Material shown:
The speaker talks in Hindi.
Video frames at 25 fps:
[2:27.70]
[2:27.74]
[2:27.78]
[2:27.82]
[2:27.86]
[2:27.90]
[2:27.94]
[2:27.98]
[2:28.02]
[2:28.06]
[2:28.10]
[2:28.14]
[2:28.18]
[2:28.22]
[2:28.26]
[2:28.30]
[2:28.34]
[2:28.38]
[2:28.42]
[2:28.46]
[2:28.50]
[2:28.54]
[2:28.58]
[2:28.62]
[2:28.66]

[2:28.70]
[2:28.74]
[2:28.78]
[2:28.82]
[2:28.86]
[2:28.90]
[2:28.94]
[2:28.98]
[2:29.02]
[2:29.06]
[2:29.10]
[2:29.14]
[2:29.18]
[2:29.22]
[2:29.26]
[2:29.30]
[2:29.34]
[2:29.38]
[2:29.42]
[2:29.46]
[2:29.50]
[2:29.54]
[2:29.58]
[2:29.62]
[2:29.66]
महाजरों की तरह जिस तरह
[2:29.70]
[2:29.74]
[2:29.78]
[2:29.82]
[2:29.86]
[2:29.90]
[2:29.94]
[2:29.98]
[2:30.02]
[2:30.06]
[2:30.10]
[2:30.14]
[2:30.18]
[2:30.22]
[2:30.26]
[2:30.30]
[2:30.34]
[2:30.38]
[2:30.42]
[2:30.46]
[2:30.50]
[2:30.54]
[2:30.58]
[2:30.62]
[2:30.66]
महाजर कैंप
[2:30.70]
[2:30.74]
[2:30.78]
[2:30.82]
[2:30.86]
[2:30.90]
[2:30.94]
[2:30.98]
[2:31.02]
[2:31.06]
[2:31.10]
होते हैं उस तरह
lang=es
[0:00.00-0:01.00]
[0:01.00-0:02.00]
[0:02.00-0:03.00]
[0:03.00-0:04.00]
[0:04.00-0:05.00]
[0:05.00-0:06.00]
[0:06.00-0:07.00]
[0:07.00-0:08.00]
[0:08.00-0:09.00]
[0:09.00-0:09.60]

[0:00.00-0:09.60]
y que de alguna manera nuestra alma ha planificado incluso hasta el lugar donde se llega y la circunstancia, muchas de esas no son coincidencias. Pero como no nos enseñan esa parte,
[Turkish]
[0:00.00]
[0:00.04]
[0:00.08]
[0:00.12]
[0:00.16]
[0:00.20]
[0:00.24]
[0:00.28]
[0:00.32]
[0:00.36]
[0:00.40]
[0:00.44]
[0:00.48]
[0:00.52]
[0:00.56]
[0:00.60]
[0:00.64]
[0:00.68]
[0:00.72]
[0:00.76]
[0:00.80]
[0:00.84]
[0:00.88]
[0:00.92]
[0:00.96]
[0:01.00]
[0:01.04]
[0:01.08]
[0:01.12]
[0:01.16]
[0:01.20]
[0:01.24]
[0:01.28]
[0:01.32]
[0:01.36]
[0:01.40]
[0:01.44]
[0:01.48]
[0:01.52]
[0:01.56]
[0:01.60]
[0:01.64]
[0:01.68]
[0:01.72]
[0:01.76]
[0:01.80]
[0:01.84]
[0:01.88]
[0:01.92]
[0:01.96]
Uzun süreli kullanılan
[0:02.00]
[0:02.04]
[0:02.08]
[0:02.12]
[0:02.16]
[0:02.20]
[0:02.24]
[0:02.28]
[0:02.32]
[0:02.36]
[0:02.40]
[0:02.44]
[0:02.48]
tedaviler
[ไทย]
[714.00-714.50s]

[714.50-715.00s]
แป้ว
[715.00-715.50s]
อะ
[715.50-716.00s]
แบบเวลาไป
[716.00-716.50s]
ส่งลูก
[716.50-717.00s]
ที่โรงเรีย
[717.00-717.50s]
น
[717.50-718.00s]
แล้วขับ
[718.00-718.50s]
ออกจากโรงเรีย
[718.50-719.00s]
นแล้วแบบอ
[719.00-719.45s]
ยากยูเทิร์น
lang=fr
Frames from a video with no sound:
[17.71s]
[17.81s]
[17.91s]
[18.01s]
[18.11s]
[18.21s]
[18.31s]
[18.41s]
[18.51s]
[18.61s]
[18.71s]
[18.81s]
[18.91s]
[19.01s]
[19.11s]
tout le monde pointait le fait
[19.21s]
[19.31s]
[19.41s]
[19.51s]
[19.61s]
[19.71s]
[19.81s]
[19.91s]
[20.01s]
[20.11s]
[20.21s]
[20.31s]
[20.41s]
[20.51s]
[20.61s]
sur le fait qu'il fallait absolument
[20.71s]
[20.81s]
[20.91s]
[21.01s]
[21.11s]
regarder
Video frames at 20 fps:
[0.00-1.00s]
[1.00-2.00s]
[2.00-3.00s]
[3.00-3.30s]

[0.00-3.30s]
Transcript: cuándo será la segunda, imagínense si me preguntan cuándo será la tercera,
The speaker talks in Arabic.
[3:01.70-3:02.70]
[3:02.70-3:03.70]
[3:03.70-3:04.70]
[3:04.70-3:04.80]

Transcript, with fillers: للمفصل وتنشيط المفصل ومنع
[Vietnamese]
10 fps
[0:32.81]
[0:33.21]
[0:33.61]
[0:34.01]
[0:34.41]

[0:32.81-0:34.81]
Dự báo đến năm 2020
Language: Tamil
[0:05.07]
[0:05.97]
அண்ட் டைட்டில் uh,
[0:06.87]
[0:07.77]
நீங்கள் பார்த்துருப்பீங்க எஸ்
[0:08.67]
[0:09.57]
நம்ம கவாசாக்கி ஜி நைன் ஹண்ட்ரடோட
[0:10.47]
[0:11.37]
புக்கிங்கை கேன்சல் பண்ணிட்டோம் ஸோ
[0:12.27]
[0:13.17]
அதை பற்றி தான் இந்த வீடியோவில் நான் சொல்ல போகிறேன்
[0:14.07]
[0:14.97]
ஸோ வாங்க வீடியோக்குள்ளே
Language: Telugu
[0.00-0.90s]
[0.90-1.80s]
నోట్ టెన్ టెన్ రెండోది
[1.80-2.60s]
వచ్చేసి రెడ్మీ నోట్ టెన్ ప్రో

Task item:
If a line in the records contains the word "talks", copy it.

Response to this exercise:
The speaker talks in Hindi.
The speaker talks in Arabic.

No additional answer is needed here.